TASK TO CARRY OUT:
Reproduce the records that follow exactly; any picture among them stays out.

TASK INPUT:
▼

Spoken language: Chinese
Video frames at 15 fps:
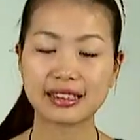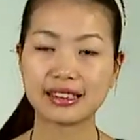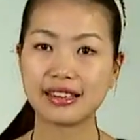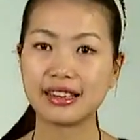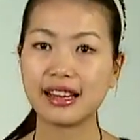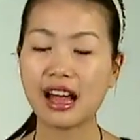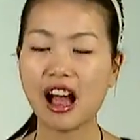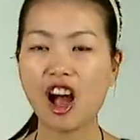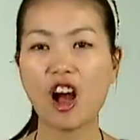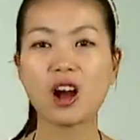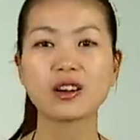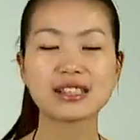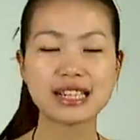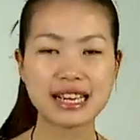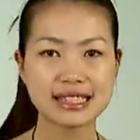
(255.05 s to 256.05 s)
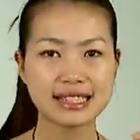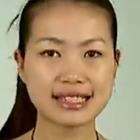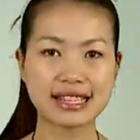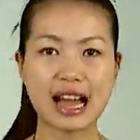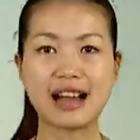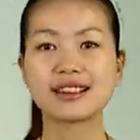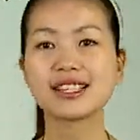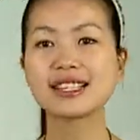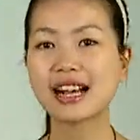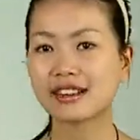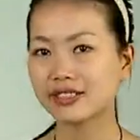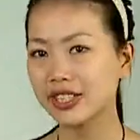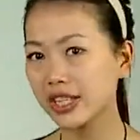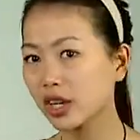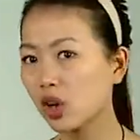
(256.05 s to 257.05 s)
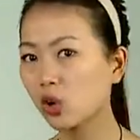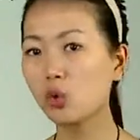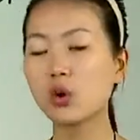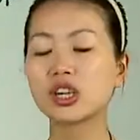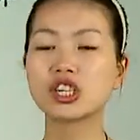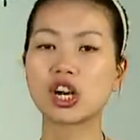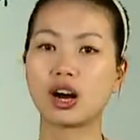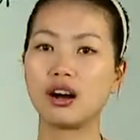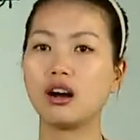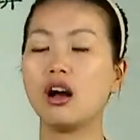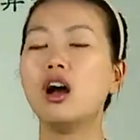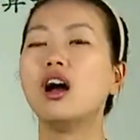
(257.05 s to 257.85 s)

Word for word: 嗯，好好再想一想这个过程。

▲

YOUR RESPONSE:
Spoken language: Chinese
Video frames at 15 fps:
(255.05 s to 256.05 s)
(256.05 s to 257.05 s)
(257.05 s to 257.85 s)

Word for word: 嗯，好好再想一想这个过程。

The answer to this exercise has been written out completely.